**TASK ITEM**: Each line with the string "Transcript" is to be copied from the records below.

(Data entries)

-------------------------

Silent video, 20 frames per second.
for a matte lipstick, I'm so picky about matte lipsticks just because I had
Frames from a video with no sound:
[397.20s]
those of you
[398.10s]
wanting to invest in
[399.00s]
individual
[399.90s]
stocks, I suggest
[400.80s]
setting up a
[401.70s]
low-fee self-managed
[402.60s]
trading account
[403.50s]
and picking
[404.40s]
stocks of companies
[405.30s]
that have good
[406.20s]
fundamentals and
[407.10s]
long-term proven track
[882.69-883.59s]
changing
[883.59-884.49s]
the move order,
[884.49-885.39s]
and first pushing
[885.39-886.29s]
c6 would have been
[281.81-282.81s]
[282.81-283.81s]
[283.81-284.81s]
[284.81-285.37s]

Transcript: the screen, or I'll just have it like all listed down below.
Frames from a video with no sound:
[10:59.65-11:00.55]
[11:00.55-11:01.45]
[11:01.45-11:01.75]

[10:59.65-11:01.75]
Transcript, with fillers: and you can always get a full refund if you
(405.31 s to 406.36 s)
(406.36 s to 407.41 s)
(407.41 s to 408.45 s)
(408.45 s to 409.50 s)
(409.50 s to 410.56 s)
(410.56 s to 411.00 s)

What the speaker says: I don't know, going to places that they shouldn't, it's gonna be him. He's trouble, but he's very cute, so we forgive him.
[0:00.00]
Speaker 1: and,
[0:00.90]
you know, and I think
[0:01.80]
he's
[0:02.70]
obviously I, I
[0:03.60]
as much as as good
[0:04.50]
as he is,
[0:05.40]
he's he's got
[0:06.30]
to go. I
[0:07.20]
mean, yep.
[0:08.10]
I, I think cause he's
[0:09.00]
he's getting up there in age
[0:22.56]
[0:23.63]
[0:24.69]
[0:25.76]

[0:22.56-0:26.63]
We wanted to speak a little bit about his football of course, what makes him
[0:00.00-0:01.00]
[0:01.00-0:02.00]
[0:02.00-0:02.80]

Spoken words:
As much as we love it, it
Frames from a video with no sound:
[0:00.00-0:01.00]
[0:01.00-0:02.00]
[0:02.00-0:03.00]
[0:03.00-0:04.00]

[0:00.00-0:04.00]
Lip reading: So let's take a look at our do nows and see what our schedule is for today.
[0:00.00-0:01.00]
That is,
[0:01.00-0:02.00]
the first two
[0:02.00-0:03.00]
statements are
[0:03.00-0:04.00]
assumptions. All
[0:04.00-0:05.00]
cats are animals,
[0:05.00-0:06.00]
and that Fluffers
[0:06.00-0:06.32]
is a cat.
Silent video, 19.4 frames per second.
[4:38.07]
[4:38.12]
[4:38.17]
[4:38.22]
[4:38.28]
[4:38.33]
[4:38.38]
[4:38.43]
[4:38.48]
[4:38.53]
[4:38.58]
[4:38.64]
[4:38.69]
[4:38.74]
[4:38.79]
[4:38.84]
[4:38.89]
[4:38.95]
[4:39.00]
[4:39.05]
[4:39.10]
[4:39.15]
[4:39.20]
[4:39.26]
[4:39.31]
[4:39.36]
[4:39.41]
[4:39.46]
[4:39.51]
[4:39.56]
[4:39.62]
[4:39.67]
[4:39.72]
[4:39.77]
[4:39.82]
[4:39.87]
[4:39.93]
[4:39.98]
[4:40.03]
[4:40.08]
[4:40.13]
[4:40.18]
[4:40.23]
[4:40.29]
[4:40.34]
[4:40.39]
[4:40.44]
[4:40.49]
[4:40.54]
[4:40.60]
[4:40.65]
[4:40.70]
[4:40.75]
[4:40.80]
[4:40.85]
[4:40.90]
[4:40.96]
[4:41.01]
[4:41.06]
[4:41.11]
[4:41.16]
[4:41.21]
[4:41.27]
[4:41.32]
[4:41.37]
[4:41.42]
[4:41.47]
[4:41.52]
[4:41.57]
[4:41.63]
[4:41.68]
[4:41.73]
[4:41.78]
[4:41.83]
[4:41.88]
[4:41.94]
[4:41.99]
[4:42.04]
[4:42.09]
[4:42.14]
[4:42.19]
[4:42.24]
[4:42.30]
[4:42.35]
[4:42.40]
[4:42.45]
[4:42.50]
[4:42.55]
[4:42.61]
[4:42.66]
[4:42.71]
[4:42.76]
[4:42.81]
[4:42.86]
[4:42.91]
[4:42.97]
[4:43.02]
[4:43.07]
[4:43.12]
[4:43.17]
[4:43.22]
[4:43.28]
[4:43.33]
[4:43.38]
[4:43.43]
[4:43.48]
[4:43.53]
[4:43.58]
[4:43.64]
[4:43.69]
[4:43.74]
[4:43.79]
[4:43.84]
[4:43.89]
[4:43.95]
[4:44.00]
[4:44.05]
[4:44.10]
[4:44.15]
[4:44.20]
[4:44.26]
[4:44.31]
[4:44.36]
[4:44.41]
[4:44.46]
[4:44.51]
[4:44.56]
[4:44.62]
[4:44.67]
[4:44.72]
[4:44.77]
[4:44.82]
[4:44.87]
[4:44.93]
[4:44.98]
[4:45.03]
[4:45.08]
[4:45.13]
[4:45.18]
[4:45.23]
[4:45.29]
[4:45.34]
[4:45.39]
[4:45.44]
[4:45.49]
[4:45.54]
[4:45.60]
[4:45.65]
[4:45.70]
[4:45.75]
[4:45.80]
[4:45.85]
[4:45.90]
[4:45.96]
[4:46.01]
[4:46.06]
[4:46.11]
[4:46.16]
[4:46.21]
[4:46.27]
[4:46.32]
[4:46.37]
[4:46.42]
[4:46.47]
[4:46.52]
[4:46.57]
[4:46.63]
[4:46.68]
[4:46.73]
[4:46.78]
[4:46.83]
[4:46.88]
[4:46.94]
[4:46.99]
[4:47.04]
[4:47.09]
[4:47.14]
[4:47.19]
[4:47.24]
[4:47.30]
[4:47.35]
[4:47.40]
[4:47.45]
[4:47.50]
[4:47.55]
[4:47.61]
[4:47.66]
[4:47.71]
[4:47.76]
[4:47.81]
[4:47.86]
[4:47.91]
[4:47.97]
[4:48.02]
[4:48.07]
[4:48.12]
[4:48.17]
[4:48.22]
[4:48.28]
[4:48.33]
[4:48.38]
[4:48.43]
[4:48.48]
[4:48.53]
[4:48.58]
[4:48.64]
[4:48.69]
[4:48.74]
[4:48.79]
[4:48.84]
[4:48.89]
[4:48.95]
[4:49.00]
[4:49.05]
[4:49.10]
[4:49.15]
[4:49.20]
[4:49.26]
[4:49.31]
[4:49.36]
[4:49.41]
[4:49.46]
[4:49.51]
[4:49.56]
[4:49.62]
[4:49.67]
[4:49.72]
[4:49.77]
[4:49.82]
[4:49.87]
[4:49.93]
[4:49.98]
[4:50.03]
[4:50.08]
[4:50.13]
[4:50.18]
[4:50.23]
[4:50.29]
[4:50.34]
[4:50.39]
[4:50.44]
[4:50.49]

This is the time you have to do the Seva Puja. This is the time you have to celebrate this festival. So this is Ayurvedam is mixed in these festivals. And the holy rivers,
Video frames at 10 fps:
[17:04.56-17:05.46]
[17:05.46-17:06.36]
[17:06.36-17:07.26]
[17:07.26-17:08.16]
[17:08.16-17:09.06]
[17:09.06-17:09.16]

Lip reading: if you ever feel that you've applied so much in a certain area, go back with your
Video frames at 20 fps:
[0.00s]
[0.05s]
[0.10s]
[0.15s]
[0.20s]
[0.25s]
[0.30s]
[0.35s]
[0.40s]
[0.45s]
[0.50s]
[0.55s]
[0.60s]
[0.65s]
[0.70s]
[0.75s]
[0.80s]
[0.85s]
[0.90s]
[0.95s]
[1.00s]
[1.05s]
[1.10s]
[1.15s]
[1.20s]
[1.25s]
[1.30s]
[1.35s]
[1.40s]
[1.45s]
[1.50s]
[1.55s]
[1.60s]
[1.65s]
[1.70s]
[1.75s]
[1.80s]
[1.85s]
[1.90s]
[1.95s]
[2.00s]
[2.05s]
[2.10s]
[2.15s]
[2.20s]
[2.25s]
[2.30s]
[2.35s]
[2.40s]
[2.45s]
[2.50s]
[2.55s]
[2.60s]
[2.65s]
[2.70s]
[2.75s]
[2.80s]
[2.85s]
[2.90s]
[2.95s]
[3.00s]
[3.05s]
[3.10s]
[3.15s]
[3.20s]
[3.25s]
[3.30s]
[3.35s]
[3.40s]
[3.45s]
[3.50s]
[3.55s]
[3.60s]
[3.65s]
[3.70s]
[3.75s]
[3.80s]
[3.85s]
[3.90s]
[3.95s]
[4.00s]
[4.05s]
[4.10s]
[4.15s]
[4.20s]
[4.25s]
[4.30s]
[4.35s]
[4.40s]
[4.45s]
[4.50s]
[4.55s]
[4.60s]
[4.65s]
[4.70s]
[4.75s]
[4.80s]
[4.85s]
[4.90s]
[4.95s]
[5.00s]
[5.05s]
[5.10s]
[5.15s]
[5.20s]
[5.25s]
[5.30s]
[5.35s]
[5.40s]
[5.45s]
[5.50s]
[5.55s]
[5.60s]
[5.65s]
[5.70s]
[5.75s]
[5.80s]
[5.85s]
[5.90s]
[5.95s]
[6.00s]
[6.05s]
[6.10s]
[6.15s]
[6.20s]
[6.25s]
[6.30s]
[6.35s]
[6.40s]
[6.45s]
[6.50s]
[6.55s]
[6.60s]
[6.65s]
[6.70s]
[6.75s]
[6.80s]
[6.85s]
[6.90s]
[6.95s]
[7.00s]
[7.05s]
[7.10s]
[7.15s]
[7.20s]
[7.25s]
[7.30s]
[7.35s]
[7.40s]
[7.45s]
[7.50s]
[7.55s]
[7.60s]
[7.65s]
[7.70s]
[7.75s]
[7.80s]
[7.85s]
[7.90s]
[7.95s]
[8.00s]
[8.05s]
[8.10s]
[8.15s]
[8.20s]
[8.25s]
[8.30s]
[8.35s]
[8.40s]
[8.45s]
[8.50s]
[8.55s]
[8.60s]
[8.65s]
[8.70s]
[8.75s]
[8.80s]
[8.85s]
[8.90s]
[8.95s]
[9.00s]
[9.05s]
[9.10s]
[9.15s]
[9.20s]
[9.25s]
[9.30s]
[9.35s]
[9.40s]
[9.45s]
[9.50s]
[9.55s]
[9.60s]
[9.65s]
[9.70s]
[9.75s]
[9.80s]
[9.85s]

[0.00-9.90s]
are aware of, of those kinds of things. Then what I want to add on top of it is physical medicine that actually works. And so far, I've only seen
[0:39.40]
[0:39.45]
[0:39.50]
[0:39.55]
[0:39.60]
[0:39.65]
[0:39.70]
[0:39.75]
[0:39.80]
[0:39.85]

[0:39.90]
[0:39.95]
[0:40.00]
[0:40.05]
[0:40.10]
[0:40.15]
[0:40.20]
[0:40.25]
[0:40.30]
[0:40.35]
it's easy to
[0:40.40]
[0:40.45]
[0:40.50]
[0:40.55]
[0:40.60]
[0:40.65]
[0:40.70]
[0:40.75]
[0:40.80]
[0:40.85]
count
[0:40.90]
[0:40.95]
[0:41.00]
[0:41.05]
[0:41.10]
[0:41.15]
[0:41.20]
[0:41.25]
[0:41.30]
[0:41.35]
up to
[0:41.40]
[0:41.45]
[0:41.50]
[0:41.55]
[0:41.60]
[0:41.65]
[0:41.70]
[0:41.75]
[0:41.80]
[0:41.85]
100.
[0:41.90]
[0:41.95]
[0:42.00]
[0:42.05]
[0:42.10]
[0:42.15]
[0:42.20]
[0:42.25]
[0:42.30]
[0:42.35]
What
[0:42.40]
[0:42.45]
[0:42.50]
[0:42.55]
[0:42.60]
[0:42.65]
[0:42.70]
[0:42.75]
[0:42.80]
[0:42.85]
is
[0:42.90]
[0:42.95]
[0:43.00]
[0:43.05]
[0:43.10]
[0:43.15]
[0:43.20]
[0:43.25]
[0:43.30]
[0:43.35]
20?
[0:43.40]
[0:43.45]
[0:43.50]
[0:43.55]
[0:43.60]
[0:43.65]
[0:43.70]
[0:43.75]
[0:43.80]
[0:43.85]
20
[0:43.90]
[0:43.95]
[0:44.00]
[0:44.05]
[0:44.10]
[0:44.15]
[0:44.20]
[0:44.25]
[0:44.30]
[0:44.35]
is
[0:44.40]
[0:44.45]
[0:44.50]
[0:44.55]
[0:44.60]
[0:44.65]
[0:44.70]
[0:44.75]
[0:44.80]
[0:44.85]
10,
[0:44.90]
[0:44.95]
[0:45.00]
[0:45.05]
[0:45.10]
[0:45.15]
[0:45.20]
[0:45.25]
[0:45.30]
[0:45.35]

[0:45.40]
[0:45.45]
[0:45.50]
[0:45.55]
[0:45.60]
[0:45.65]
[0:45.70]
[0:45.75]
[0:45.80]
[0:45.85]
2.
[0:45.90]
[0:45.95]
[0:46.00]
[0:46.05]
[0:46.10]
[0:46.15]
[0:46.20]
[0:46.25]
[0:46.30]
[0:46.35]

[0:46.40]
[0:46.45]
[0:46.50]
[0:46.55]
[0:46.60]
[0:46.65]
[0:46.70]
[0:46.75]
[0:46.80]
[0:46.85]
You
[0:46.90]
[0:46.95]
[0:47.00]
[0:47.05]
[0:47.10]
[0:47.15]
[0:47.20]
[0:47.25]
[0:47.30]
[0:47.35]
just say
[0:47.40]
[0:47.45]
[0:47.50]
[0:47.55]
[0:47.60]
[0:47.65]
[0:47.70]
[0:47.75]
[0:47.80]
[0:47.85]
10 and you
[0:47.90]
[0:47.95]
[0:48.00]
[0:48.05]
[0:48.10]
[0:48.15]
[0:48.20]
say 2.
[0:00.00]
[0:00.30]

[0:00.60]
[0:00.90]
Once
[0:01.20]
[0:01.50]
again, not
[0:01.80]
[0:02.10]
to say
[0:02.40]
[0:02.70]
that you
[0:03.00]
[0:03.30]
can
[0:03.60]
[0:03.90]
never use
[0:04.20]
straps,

-------------------------

**EXERCISE SOLUTION**:
Transcript: the screen, or I'll just have it like all listed down below.
Transcript, with fillers: and you can always get a full refund if you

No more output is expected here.